2020 Election Update: Sanders Says Reject Big Pharma Money; Harris’ Medicare for All Has Private Option
Sanders Calls on Rivals to Reject Pharma Donations
Bernie Sanders is calling on his Democratic presidential rivals and the rest of the party to reject donations from pharmaceutical and health-insurance industry political action committees, executives and lobbyists.
Sanders’s campaign says he will argue in a speech he’s set to deliver Wednesday that it is impossible to overhaul the U.S. health care system while also taking donations from the industry.
“You can’t change a corrupt system by taking its money,” according to prepared remarks. “If we are going to break the stranglehold of corporate interests over the health care needs of the American people, we have got to confront a Washington culture that has let this go on for far too long.”
Sanders will release a pledge for other candidates in which they would agree not to knowingly take any donations of more than $200 from those industries. The pledge lists more than 150 companies belonging to the Pharmaceutical Research and Manufacturers of America and America’s Health Insurance Plans, including Allstate Insurance and Eli Lilly & Co.
The challenge will come as part of a broader speech in which Sanders, who has seen declines in recent national polls, will defend his “Medicare for All” health proposal. Former Vice President Joe Biden, the current front-runner in the race, said this week he wants to add a public option to the Affordable Care Act, arguing that it is a far less costly approach.
Harris’s Medicare for All Has a Private Option
Democratic presidential candidate Kamala Harris said her Medicare for All plan wouldn’t end private insurance.
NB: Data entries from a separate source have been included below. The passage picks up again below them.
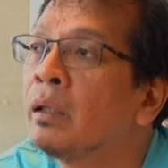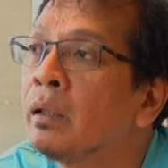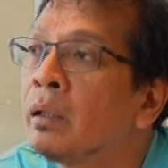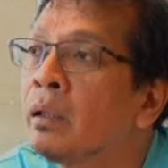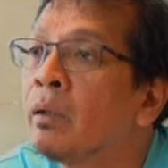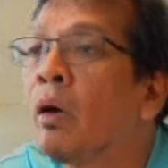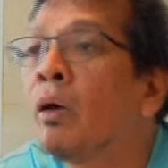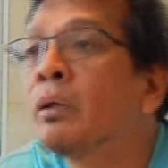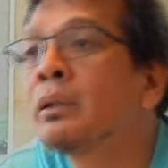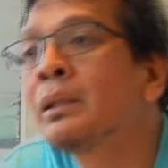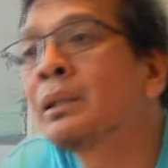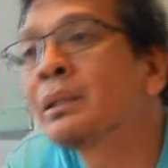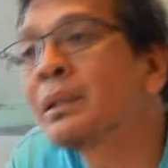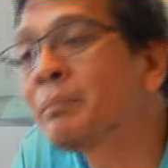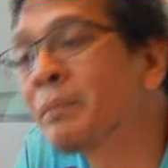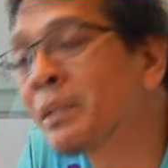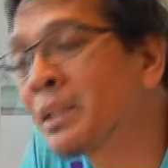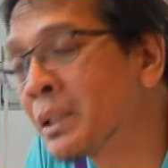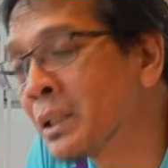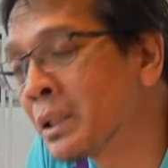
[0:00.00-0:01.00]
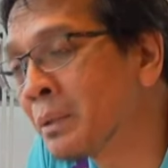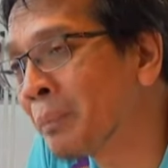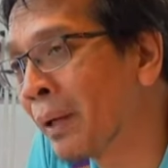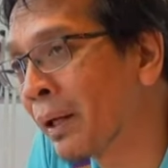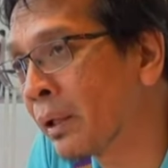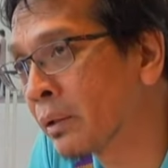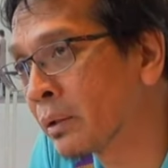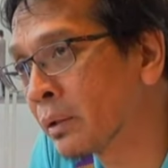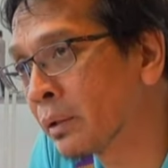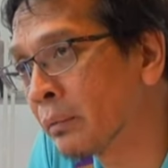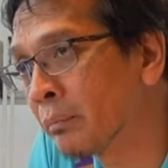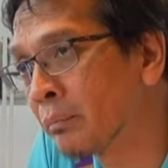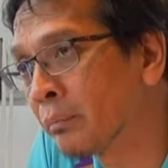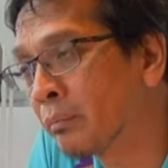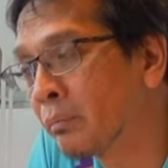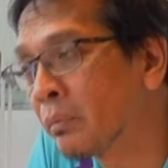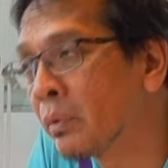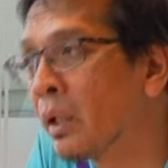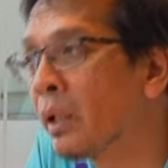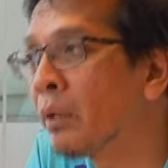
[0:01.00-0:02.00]
You know, autism is a spectrum.
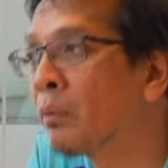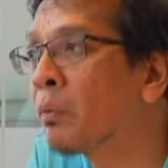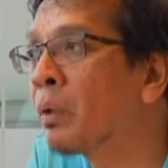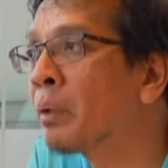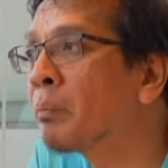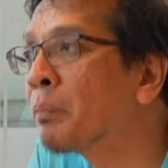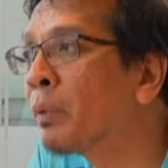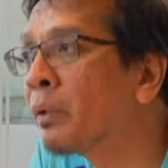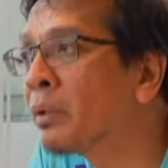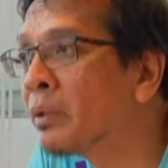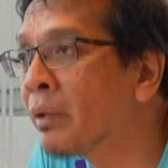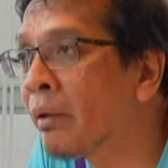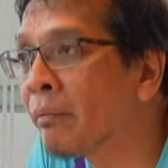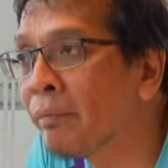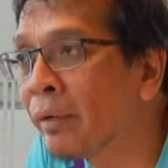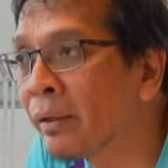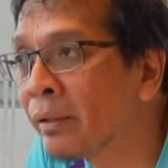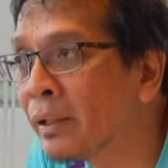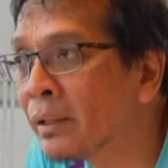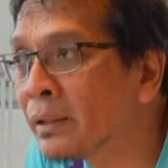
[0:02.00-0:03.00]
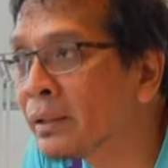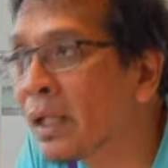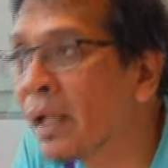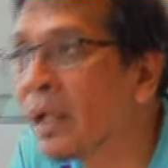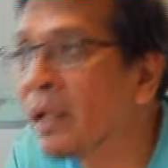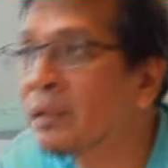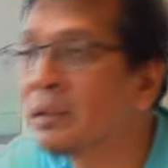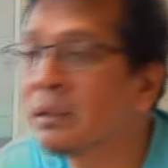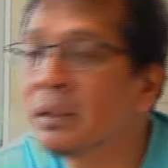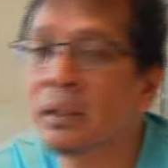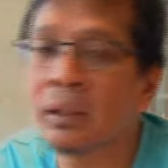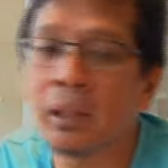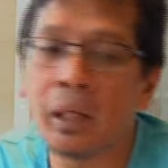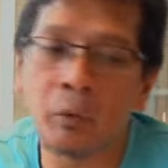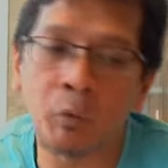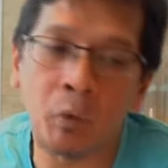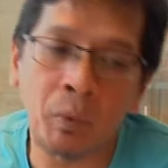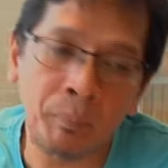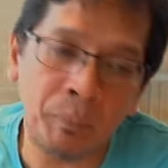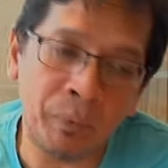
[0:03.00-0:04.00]
At one point you have very intelligent,
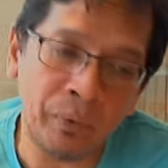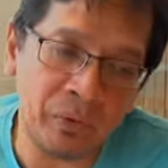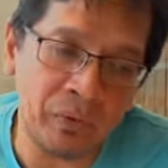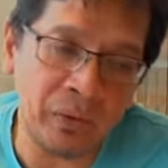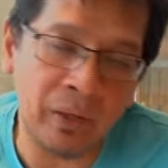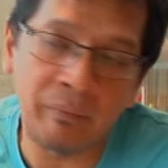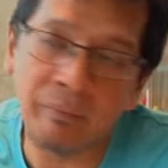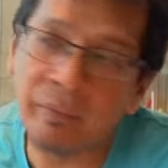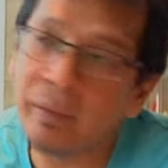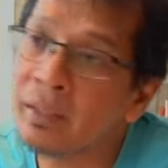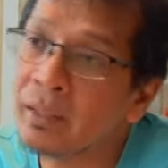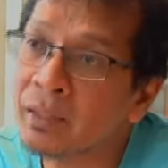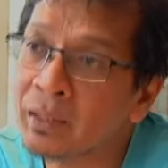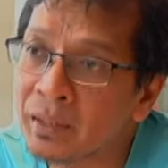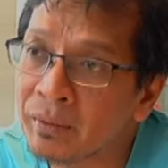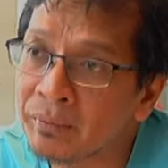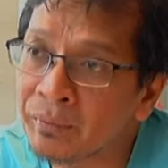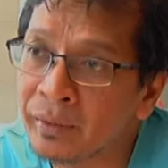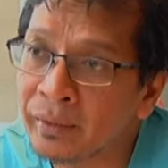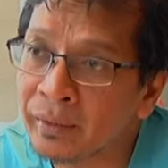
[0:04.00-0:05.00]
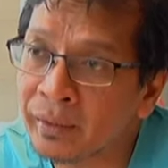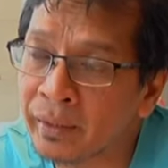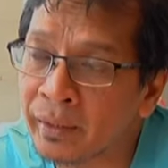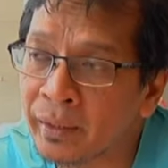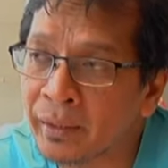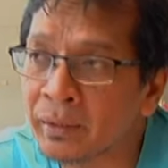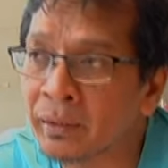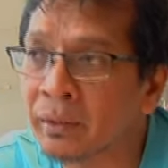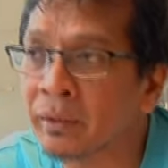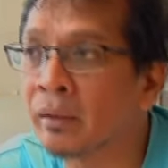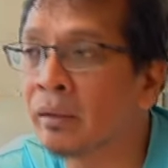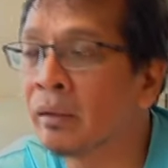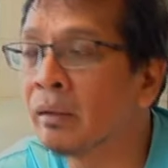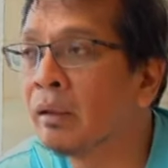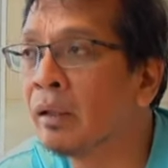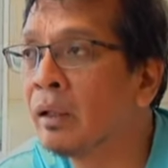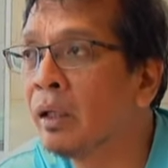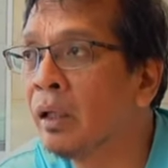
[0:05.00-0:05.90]
at one point you have very severe case, you know.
At least not right away.
“Medicare for All means that everyone will have access to health care and that cost will not be a barrier,” Harris told CNN in an interview aired Wednesday.
“As it relates to private insurance, there will still be supplemental insurance, but yeah, transitioning into Medicare for All will at some point reduce the requirement for insurance because everyone will have access to health care,” she said.
Harris has been accused of waffling on her health care plan, embracing Medicare for All but trying to find a narrow path between two competing constituencies in the Democratic Party.
On one side are progressives such as Elizabeth Warren and Bernie Sanders who embrace a Medicare for all system that would eliminate most private insurance. On the other side are moderates, including front-runner Joe Biden, seek to preserve Obamacare but would add on new government-run options in an effort to maximize consumer choice.
Harris said on CNN that private insurance would remain a “supplemental” option, under her plan. But that would eventually not be needed as there won’t be a need. She also said she doesn’t see a middle-class tax hike needed to fund her proposal, and she’d instead eye more targeted new revenue sources such as going after Wall Street.